Bill Backstrom, a tax attorney with the New Orleans firm Jones Walker who deals with many constitutional issues, says it's impossible to tell whether Campbell's processing tax would pass constitutional muster. "It would require a whole statutory scheme to literally set up the mechanism for imposing and levying and collecting the tax," he says. "And that's what one would have to analyze in depth to determine if it was legal according to the state constitution and the U.S. Constitution."

There's little doubt in Backstrom's mind that such a bill would wind up in the courts, and that it could take years before a final ruling. He says it's also important not to overlook the fact that this type of tax would require a constitutional amendment which would first have to be ratified by the state Legislature, then a statewide vote of the people. "You've got to add that to your timeline," Backstrom says, "and to the struggles that anybody that tries to do this will face."

Campbell typically dismisses any concerns that his campaign's central platform could fail. But if did, does he have a plan B?

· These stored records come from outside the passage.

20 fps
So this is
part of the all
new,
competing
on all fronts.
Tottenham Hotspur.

"Plan B would be about like what Mr. Boasso and Mr. Jindal have ' nothing," Campbell says sarcastically. "I mean, they don't say anything that they're doing." As he expounds further, another Campbell trait surfaces: the journey into occasionally perplexing quotes reminiscent of Yogi Berra. "I'd fix the ports; we'll take the money we've got and manage the best we can. That's plan B. Shine your shoes and get a haircut. You know what I mean? Don't cut anything, you know. So, yeah there's Plan B. Plan B is what we've been doing for the last 20 years."

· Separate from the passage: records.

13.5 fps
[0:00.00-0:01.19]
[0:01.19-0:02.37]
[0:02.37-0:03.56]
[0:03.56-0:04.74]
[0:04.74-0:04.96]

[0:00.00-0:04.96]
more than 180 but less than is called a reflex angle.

Campbell's campaign has also raised questions over whether a populist message will still work in the current political climate. "Foster's message is a good populist message," says one Democratic state senator who wished to remain anonymous due to multiple ties to gubernatorial candidates. "But I just don't think the state is populist anymore. I mean we still have the same economic woes that we've always had, but people don't want to be told they're poor anymore. And I think that populist message ' let's blame somebody else to fix our problems ' I think people in Louisiana, rightfully or wrongfully, don't listen to that as much anymore."

Among those firmly in Campbell's camp, there's no question his plan should resonate more with the common man than anything else being discussed in this year's governor's race.

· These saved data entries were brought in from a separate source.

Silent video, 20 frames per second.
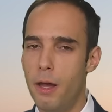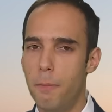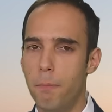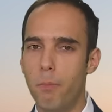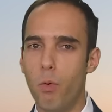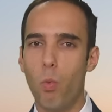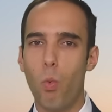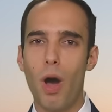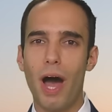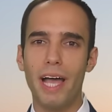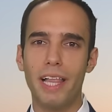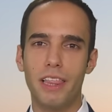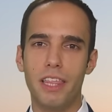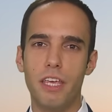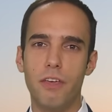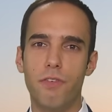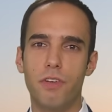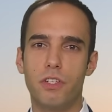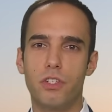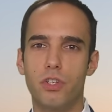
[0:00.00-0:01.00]
But why
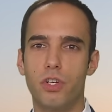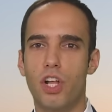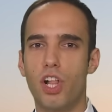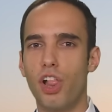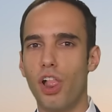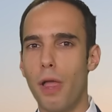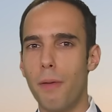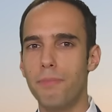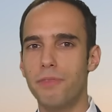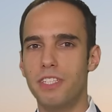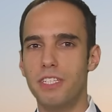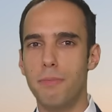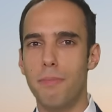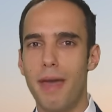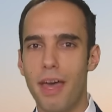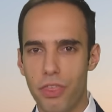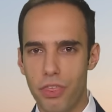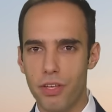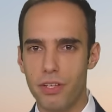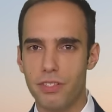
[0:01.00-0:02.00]
leave it to clumsy
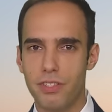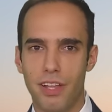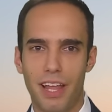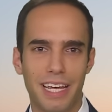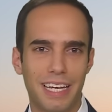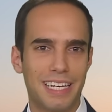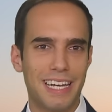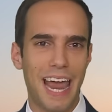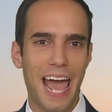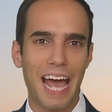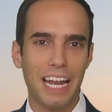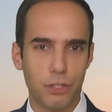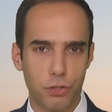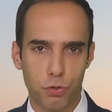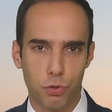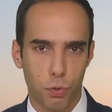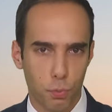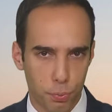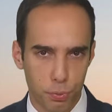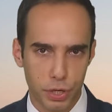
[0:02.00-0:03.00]
methods like
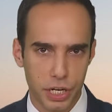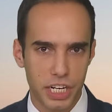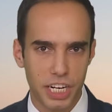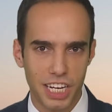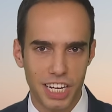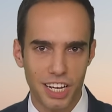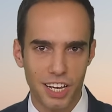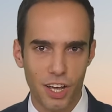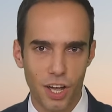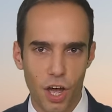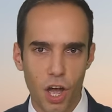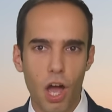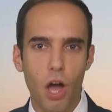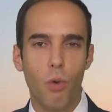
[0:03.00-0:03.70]
natural breeding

"[Campbell]'s kind of rough around the edges," says Opelousas Mayor Don Cravins, a longtime friend of Campbell's from the state Senate. "But you can't underestimate him. His message is much different. I think he has the message that is much more in tune with the average Louisianian than a Bobby Jindal or a Walter Boasso. If that's populist, I think it's practical, and I think it makes good sense.

"Foster may have an uphill battle in that he is the least funded," Cravins adds. "He's got to get his message out. He has to make his push now to see if indeed his campaign can get the kind of traction it needs so that people can see that we do have an alternative in this race that's not the same old soup. That's going to be the real test and the real challenge."